To some that may seem extreme, a little crazy, or simply insane. But is it more mental* than splashing out £30K on a big fat wedding, a bling watch, fancy car, or betting on black or red? What’s your mental*?

Ours is seeing just how far peoples’ minds can run in complete darkness, breaking age old sex taboos with a grandma, creating a world where everyone protects animals, searching for stolen art, saving a mates life at the pub, hacking bogus products, plumping up HOLLYWOOD, rescuing baking with Google, making the nation LOL more or racing pet micro mammoths against middle-class handbag poochies across a freshly mowed lawn on a misty Sunday morning in Highgate... We don’t see mental* as anything negative, it’s the total opposite, a positive punch in the air against blandvertising. 

Now while the industry wrestles with what it is or should be the world keeps going, and we get our kicks from moving with it. Working here, there, and everywhere, making our ideas travel. Misfits like creative gypsies, eyeing up opportunities with MacBook Pros for caravans.

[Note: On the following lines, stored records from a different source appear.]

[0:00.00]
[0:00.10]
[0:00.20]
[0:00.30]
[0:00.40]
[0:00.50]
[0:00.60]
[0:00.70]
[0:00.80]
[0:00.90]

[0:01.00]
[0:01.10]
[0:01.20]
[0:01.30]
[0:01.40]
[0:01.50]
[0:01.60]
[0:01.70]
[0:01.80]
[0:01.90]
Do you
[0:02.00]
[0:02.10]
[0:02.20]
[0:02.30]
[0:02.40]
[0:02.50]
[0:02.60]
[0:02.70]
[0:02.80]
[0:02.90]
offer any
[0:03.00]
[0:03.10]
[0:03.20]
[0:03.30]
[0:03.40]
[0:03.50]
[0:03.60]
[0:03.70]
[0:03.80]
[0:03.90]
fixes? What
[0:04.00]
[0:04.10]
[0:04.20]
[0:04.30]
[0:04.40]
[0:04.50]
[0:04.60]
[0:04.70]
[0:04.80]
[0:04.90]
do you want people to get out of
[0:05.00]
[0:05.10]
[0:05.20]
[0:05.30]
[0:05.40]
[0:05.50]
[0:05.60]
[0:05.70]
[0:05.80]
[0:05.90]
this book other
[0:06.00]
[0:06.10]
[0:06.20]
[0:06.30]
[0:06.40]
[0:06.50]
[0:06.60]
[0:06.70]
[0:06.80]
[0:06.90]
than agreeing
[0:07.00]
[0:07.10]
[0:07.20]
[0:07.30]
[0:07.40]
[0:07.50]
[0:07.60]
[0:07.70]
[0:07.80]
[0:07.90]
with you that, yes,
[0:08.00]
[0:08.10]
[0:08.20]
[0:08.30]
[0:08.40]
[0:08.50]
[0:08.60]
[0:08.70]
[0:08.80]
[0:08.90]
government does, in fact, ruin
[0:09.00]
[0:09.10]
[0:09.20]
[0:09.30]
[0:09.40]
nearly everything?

So, bring on change we say, because it changes everything. Who knows where it will lead. For us, our creativity led us to Holland, Sweden, Romania, UAE, India, and recently THE BIG WIDE APPLE. A couple of years ago, the opportunity came knocking from NYC McCann Worldgroup… mental*! So how could we refuse! 

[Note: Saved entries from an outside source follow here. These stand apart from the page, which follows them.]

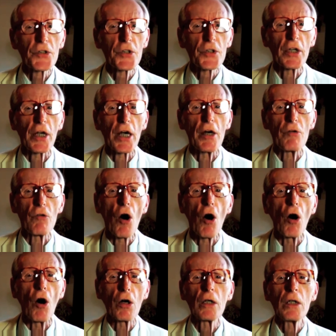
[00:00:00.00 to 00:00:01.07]
can go
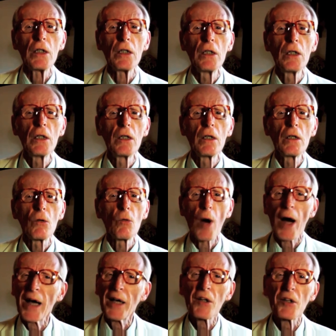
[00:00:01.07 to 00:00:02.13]
wrong,
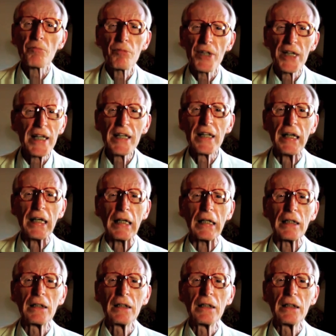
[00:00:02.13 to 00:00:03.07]
why not breathing?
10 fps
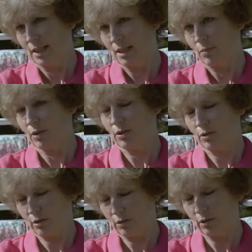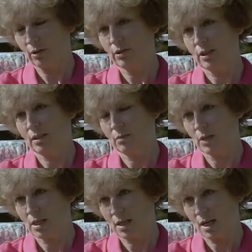Because the church authorities had
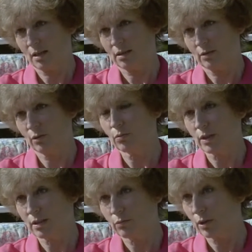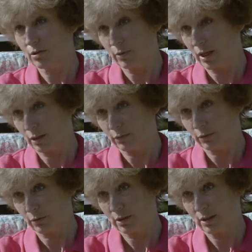maintained always, worldwide of
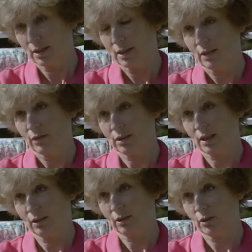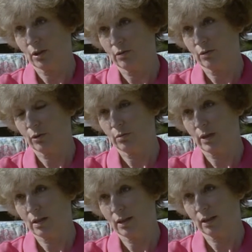course, that Catholic children should
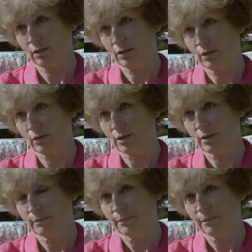be in Catholic schools.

Where does this wannabe global creative mentality come from? 

It’s our DNA from our folks, and their folks. Who left their motherland for foreign shores with only a passport to their name. No work. No cash. No idea about pie & mash. Not even a pair of pants to change into! Sounds like a reality TV show, but this was their life and their mission. With little to no social mobility, they chose opportunity.

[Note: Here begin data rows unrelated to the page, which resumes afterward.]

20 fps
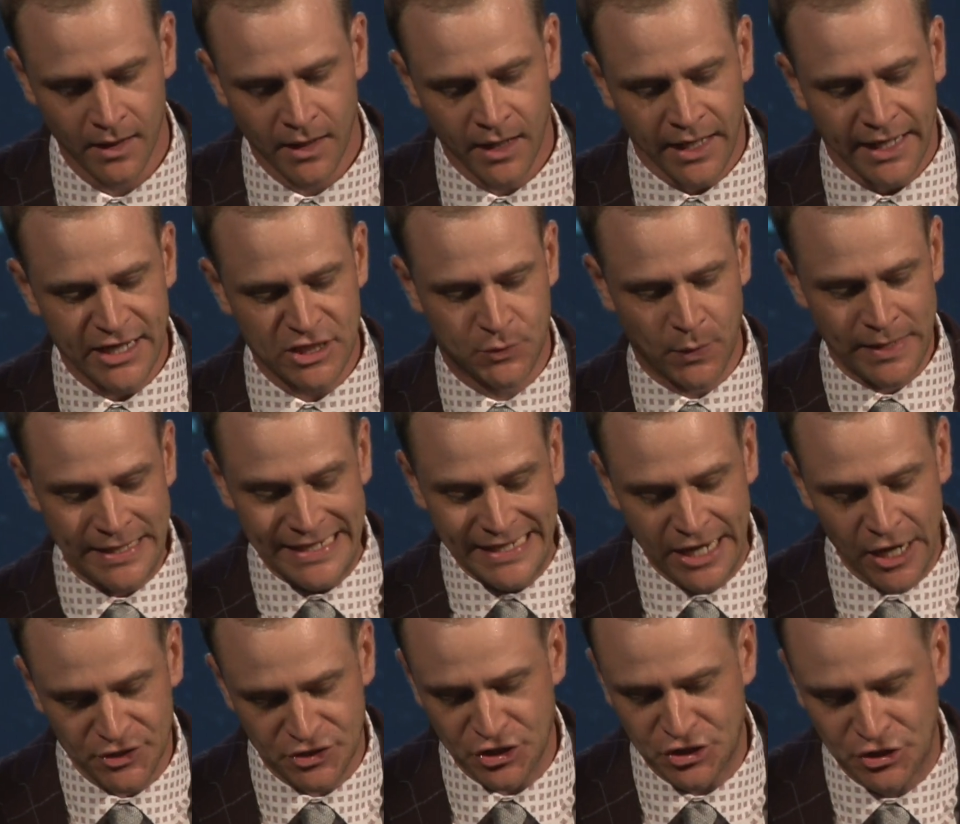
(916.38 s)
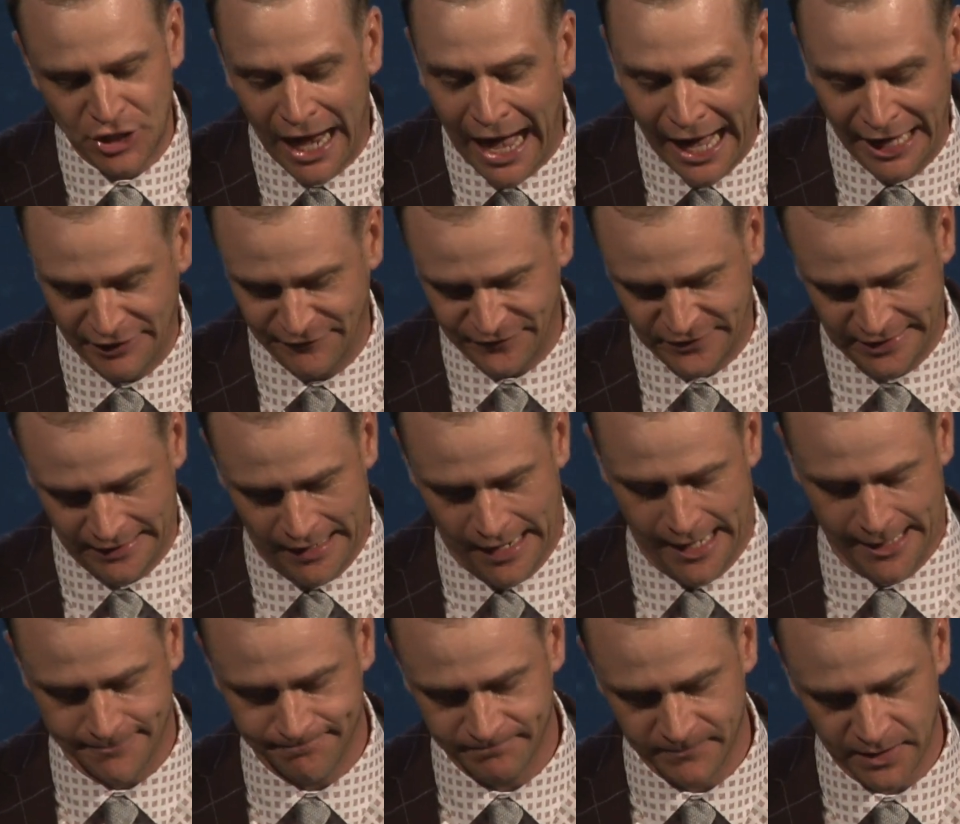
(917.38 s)
is when he hears a child of
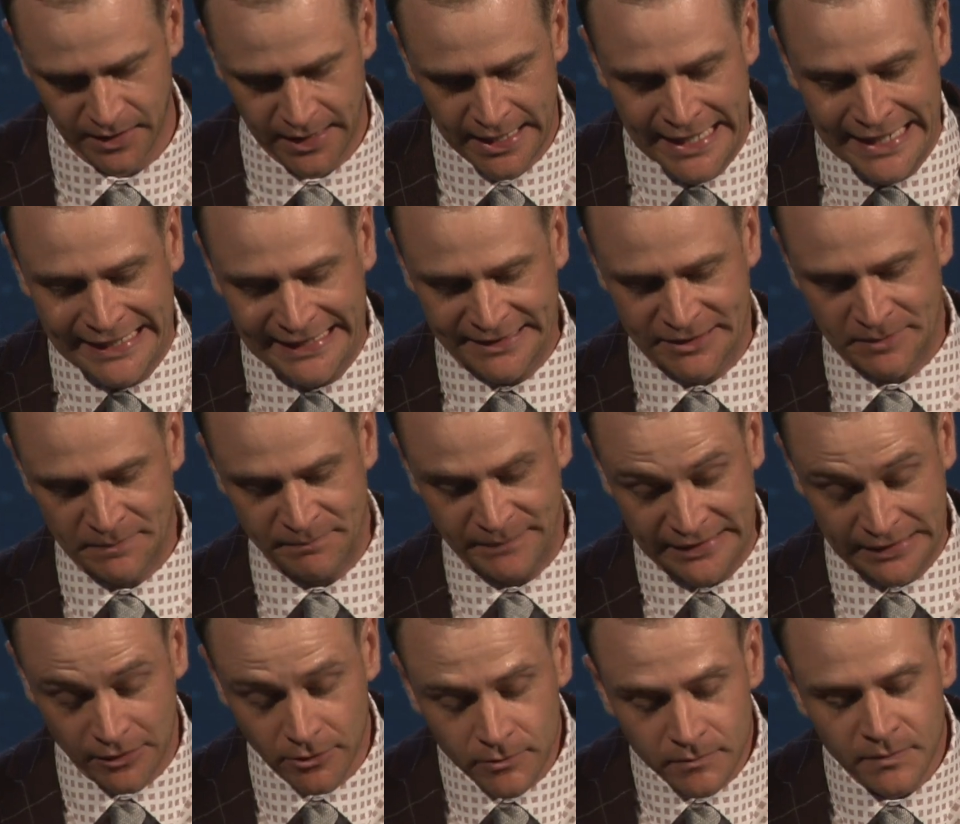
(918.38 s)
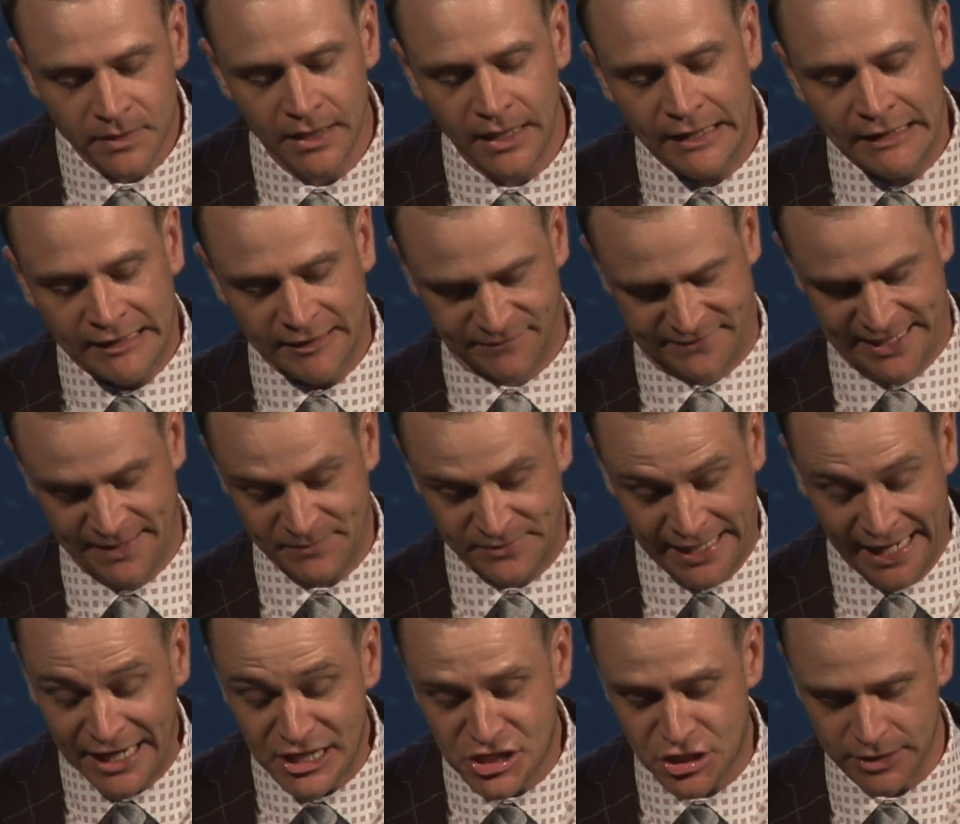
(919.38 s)
God in the middle of
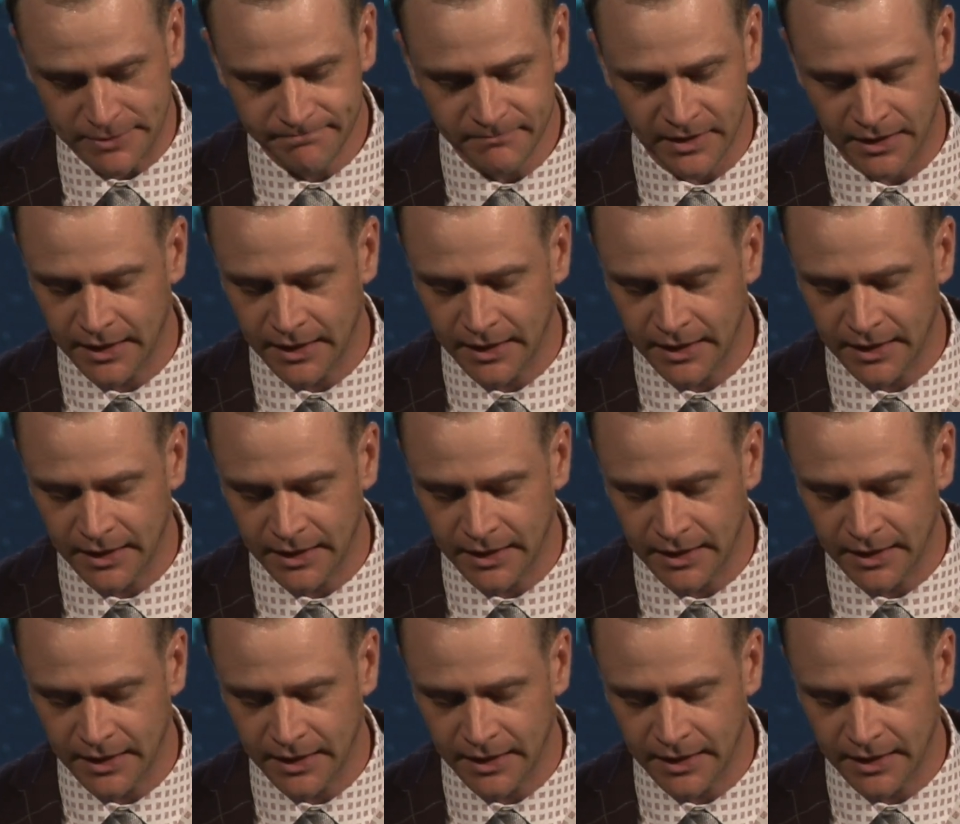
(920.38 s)
temptation,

They took on the brief of a lifetime and they smashed it! For us, when a new brief presents itself, we don’t think ‘what if’, we just think ‘do’. Drawing upon the parallels between the ad industry and what our folks dealt with to make the most of the opportunity in front of us. How they had to be creative to survive and succeed. Cooking up new strategies and new ideas to elevate themselves for the next chapter as their stories had to continue.

Denesh's late father jumped on a plane from India in the late 60s. Onboard, he used his last few pennies to buy some smokes and Jonnie Walker on the rocks, a hopeful toast to the future. Only when he touched UK soil, he realised there was no money to call his brother who had landed before. Somehow, he flipped the situation and made a reverse-charge call from a public phone box. Fast forward a couple of years, and he opened the first Art Studio in West London, Southall - A.K. Studio - his own professional photography business. Having shot Bollywood stars and celebs in India, he had to make it work in the UK. His shot in the dark paid off, as his light bulb moment developed into great exposure.

AK (Dad) with legendary actor, singer and musician Kishore Kumar | Mum posing in West London

While Denesh's mum had her own adventures. Her parents left Kenya with nine kids in tow, joining many others leaving Kenya for the UK. She went to school, learned English, made friends, and discovered the best of 1970s British cuisine like pasties & chips. She adapted quickly, she had to, working young at a Sweet Factory. As the Asian community grew, she grew with it, having 3 kids and running her own grocery store 7 days a week. Opportunity eventually took them to Southsea, where they were one of very few south asian families. Every day became a new experience. Much like how no two days are the same for us, new agency, new brief, new brand, new people, new feedback… And we got no idea where that brief will take us until we jump on that bronco and ride it. Then the fun begins.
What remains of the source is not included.